The larvae of A. verbasci are a common household pest. Adult beetles usually lay their eggs in air ducts, in closets, under furniture, or under baseboards. Once hatched and until they pupate into adults, the larvae hide in dark, undisturbed areas and feed on organic material. The larvae are thus responsible for the damage of various items, such as furniture, clothing, blankets, furs, and carpets. They are commonly found in musical instruments which have been stored for lengthy periods of time, feeding on pads and felts most commonly found in woodwind instruments.

===As a museum pest===
Collections of specimens, especially of insects, are also vulnerable to attack, making A. verbasci a common pest in museums. In a 1987 survey of British national history museums, at least five noted that A. verbasci was categorised as a major pest for biological collections. Larvae are often found in the nests of sparrows and wagtails, and so larvae and adults may enter museums at upper levels through windows and roof spaces.

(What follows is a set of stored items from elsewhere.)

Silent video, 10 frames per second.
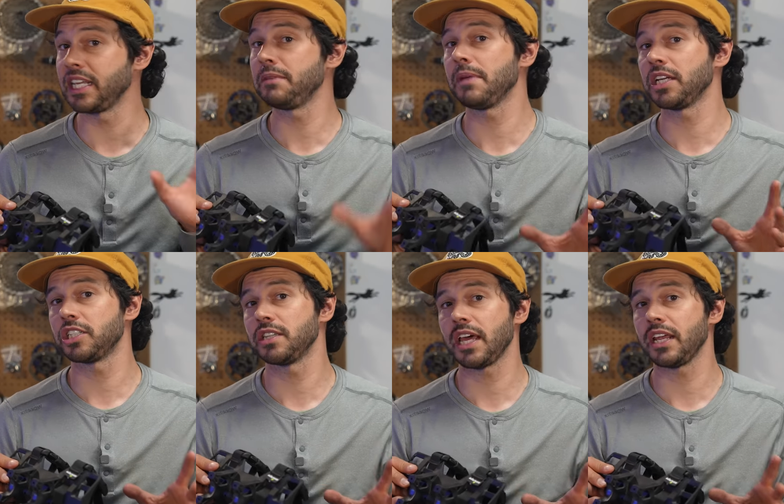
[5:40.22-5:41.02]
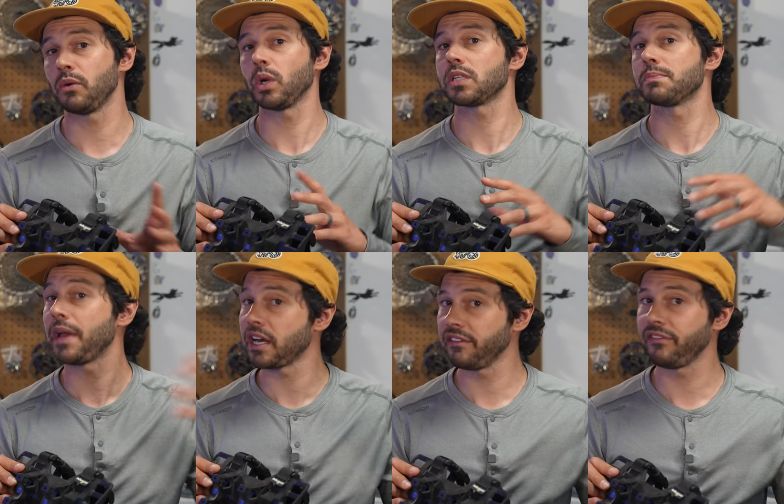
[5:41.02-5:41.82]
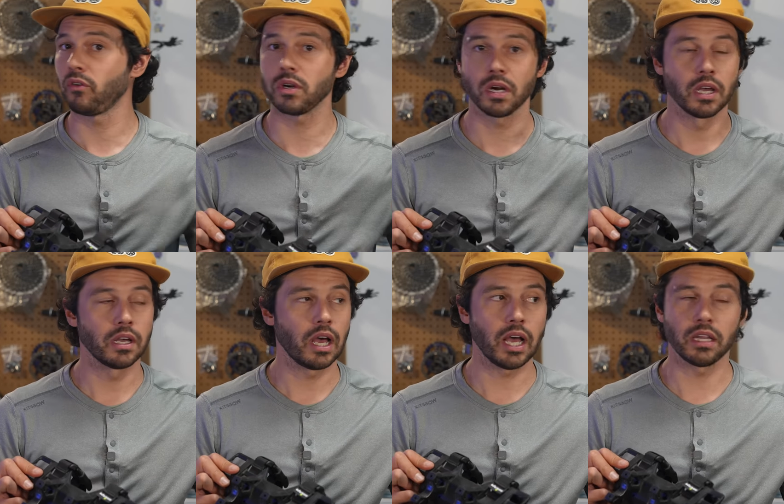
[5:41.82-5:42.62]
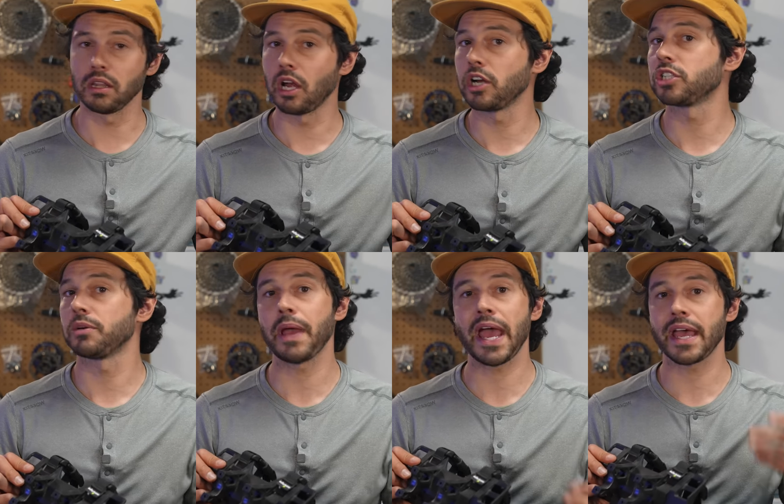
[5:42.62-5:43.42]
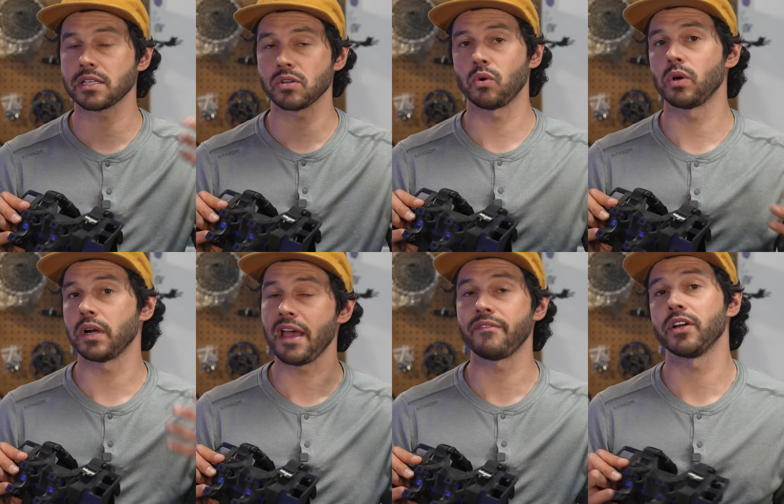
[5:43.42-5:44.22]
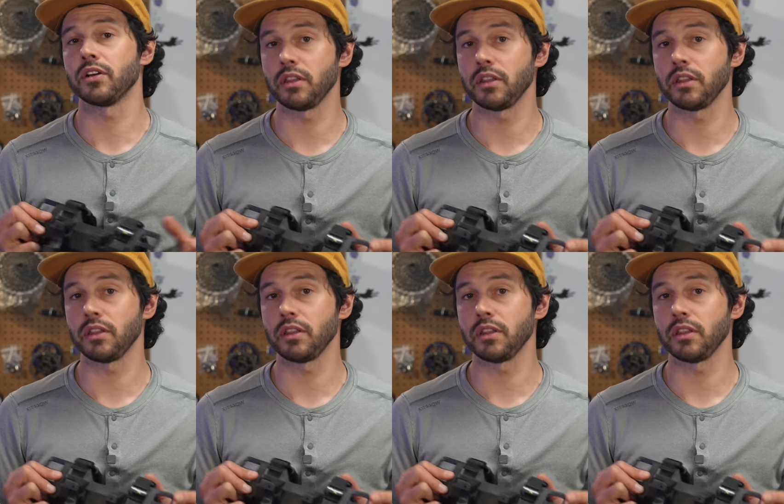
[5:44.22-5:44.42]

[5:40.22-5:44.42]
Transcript: and he mentioned that it works better for for uh, larger bags or heavier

Infestations can be prevented by removing the larvae and adults through regular vacuum cleaning, dry cleaning or airing clothing outside, placing naphthalene balls in closets, and removing abandoned bird and insect nests attached to the building. Signs of an infestation include the presence of damaged articles, moulted larval skins in dark areas, and an abundance of adult beetles near windows. Susceptible people may also find that hairs shed from the larvae cause irritated itchy welts that may be confused with bedbug bites. Deterring or killing A. verbasci can be accomplished using insecticides, oxygen deprivation, freezing, and pheromone and scent traps.